Во всем этом что-то казенное. Я испытываю ощущение, как будто пью какое-то лекарство, закрыв нос, чтобы не слышать скверного запаха. Я ухожу еще с большим отвращением, чем в первый раз, и повторяю про себя:
‘Больше никогда… Больше никогда…’
Даже физическое облегчение не может заглушить того отвращения, которое расползается по душе.
Paris. 9 сентября.
Теперь мне хочется припомнить по порядку вс, что было прошлой весной перед моим отъездом.
Все завязалось во время той знаменательной прогулки в Монморанси, которой мы с Косоротовым придавали потом в Неаполе такое почти мистическое значение.
Но это были его события.
Мои начались раньше. Это было 16 мая — день, когда мне исполнилось 25 лет.
Я зашел к Ауэр проститься. Они на другой день ехали к отцу в Дюссельдорф. Я в этот день купил себе краски. Первые масляные краски. Поэтому я опоздал к завтраку.
‘Простите меня, пожалуйста, я опоздал потому, что покупал краски’.
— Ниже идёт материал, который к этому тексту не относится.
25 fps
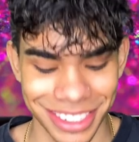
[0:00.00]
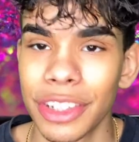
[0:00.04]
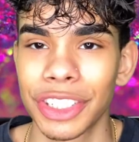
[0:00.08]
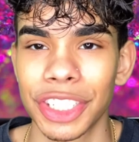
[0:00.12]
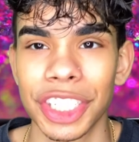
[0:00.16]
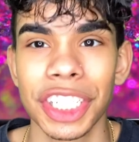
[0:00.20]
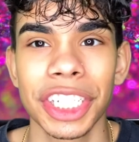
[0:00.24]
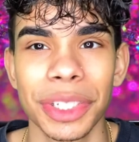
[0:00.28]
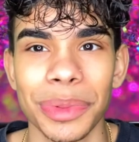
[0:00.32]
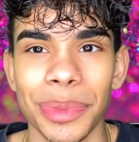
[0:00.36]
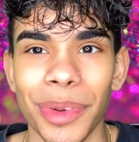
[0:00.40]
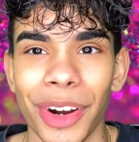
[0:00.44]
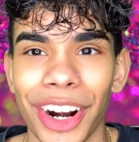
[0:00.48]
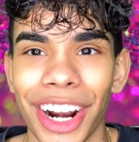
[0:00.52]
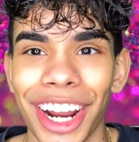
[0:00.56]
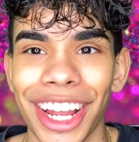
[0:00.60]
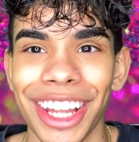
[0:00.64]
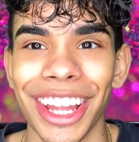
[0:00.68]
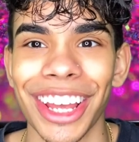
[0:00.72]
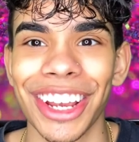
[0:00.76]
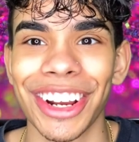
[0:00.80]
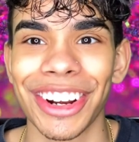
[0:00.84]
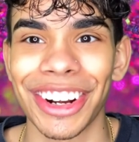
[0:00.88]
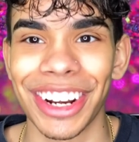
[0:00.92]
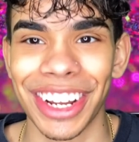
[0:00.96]
She's smart. I
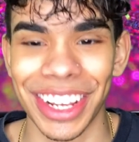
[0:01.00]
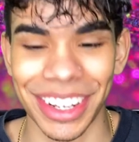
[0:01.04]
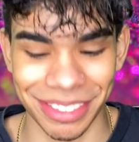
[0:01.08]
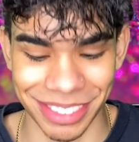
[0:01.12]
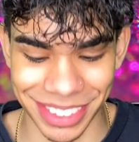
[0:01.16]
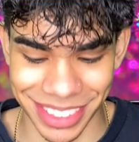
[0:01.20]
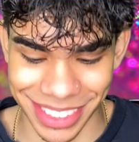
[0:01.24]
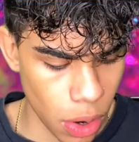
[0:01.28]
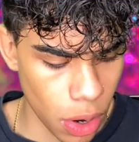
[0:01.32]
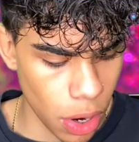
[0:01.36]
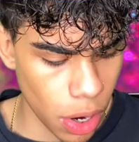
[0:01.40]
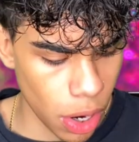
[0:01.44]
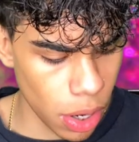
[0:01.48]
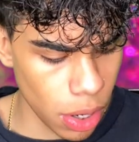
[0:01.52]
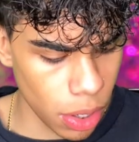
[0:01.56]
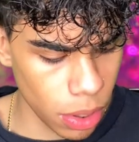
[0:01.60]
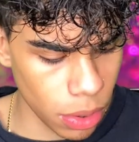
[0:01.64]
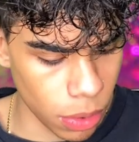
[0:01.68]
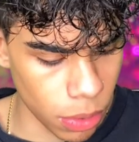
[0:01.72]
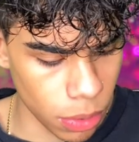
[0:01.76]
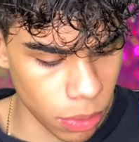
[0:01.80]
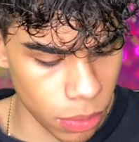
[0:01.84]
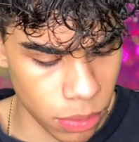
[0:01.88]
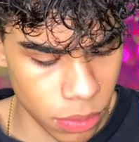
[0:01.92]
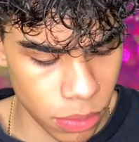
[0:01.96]
like her names.
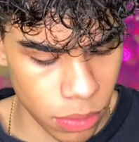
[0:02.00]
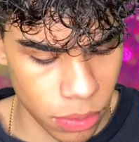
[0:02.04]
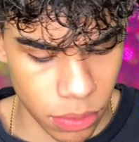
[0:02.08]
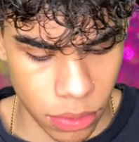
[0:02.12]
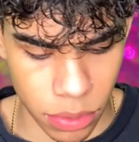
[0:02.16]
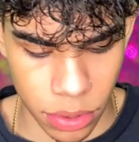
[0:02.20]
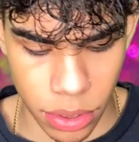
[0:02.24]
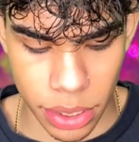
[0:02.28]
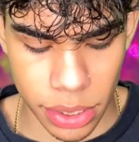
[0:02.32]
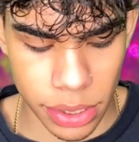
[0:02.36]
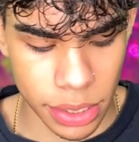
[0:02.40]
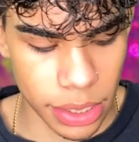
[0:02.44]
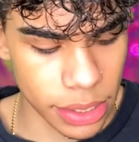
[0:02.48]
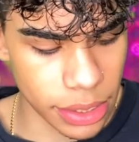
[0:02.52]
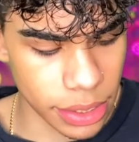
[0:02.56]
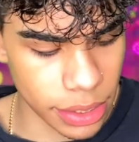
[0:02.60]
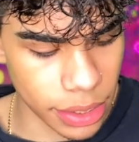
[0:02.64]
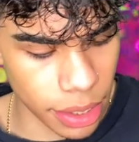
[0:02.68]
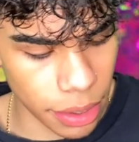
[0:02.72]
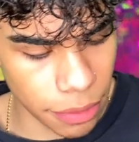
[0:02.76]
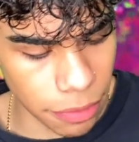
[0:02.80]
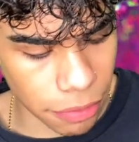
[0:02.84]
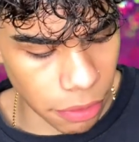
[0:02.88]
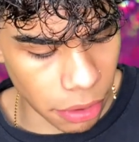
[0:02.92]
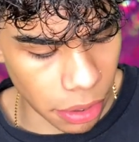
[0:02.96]
Oh, this is
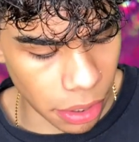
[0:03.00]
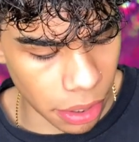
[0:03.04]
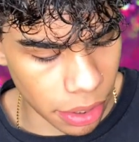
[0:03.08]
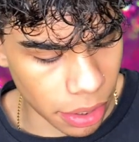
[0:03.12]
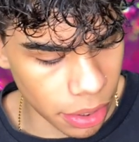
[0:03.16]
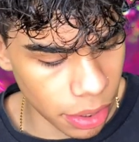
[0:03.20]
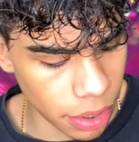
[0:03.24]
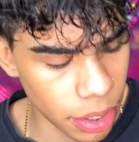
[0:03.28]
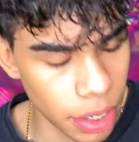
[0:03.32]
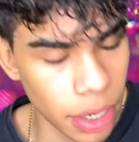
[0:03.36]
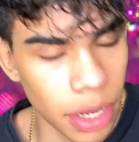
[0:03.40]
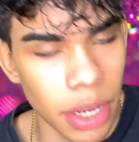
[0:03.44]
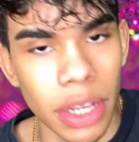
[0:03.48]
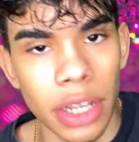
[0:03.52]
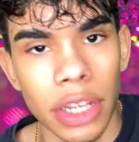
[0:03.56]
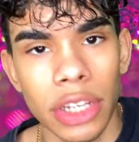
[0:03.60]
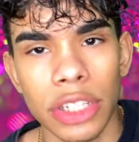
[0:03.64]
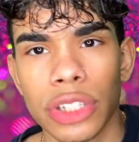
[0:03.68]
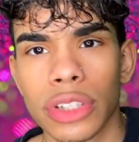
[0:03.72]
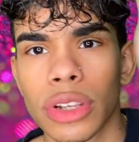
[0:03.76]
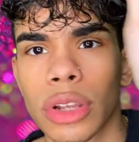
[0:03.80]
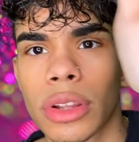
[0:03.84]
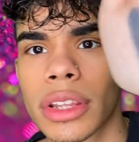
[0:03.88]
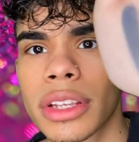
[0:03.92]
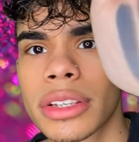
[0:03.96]
different.
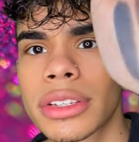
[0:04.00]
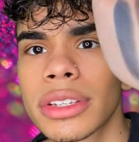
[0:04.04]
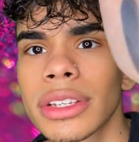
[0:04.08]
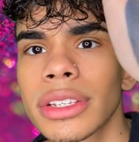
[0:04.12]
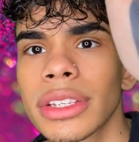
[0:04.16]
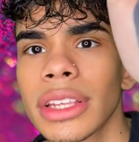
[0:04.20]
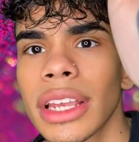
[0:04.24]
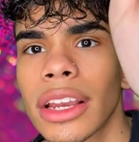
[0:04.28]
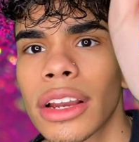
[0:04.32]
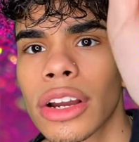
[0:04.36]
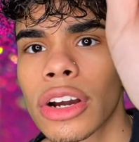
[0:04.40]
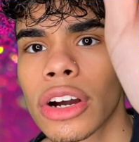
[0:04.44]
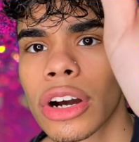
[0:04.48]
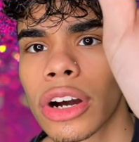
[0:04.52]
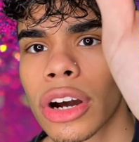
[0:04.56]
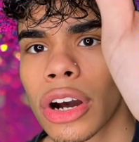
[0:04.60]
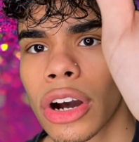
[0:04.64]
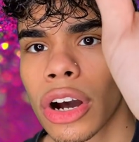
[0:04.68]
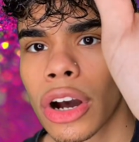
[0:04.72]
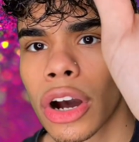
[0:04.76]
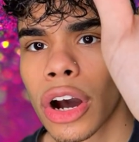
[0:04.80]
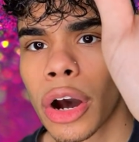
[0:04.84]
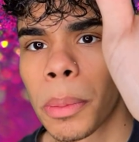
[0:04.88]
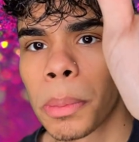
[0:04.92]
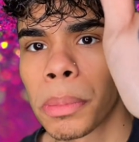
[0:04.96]
So this is like
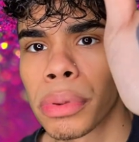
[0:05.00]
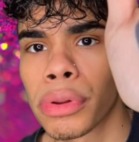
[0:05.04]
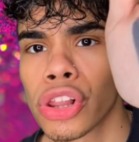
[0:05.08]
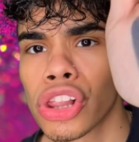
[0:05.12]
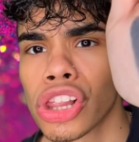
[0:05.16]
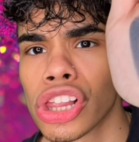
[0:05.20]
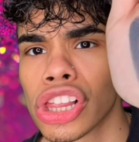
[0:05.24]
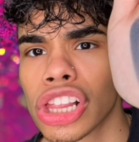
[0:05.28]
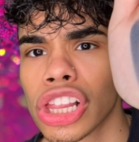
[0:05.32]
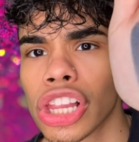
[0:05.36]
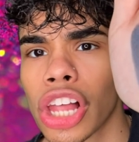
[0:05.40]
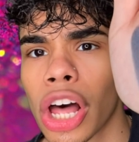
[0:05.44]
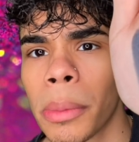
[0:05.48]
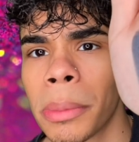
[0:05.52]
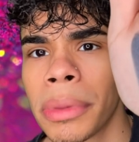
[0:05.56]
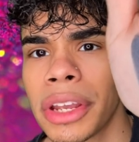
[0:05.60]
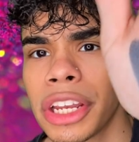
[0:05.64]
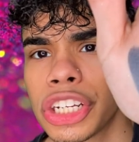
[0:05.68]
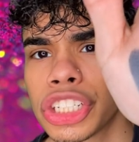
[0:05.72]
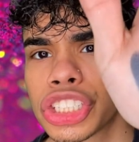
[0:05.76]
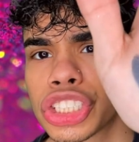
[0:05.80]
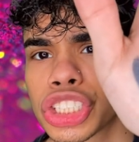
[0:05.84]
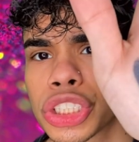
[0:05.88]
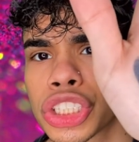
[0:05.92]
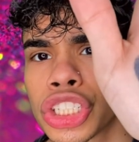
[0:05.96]
a
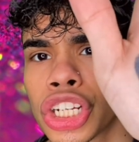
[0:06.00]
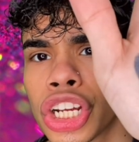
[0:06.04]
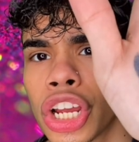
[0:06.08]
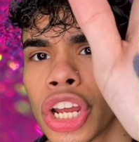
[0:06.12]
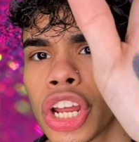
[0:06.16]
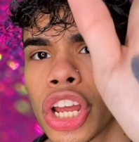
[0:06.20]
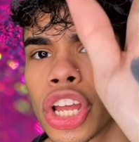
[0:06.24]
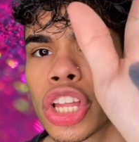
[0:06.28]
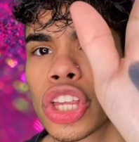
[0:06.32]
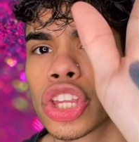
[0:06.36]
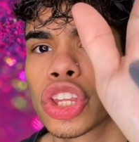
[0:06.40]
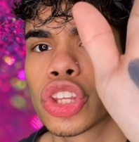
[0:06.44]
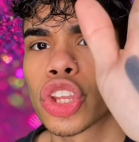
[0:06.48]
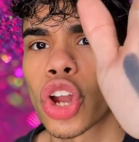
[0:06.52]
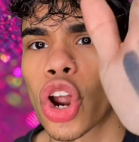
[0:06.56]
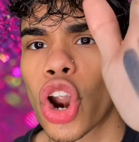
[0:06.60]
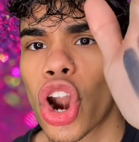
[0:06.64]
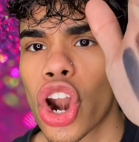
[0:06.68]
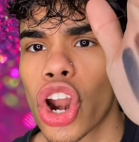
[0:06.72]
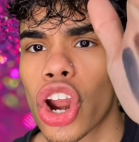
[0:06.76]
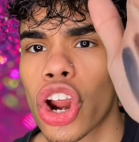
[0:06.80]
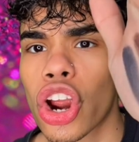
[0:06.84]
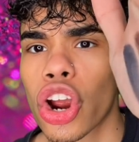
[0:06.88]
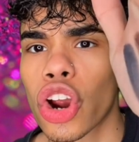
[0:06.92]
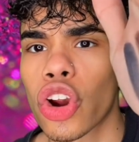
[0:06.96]
plumish
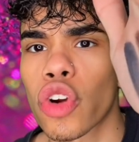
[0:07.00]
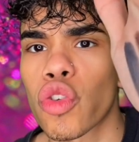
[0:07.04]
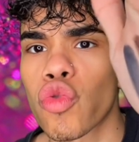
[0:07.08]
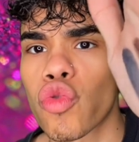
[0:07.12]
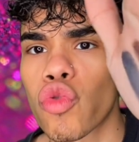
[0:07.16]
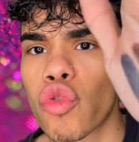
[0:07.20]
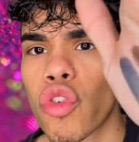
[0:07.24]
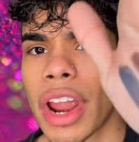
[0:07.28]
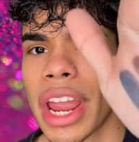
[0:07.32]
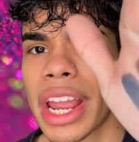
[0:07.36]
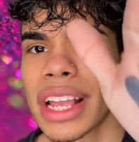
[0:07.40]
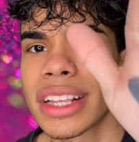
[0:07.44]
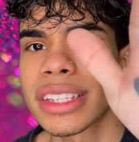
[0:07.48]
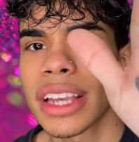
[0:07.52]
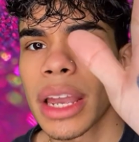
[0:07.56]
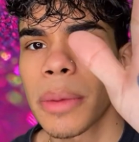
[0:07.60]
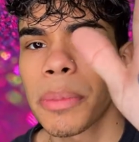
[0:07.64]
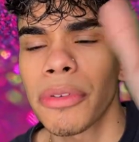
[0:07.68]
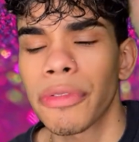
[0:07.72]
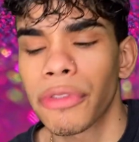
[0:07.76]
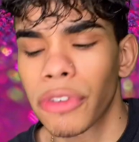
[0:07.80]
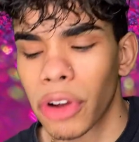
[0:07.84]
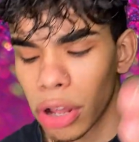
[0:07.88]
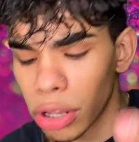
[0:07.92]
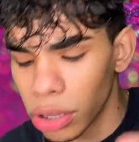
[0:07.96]
dark gray type
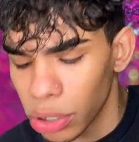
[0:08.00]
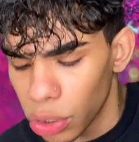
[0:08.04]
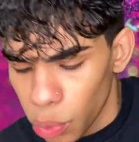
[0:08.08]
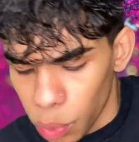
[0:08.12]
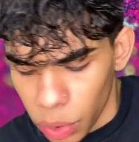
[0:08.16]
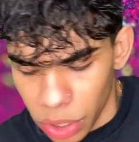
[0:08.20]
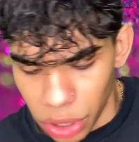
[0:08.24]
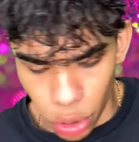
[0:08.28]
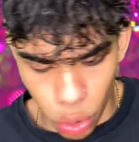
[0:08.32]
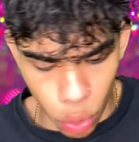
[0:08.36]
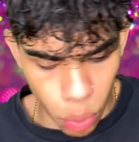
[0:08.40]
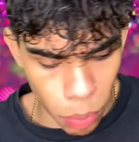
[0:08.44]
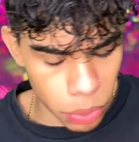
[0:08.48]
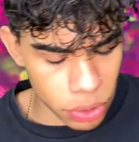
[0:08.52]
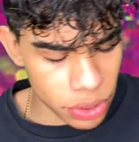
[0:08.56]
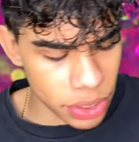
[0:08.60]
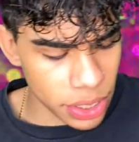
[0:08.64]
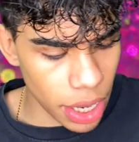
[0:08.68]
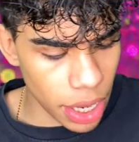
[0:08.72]
of color with almost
Пока мы завтракали, как всегда, и в той же комнате, как всегда, кто-то сказал:
‘Когда мы увидимся? Мне бы не хотелось потерять Вас из виду. Вы ведь куда-нибудь исчезнете из Парижа… Нет, Вы должны писать нам’.
Теперь мне не кажется, что это сказала М-те Ауэр.
Я обещал писать.
Когда мы встали из-за стола, я сказал: ‘Вам ведь наверно нужно укладываться, так я прошусь с Вами’.
‘Нет, погодите… Это Тиля укладывает’, — это уже сказала она — Муха. ‘Покажите-ка мне Ваши краски’.
Я принес коробку и краски, которые были еще завернуты в бумагу. Мы их разворачивали вместе.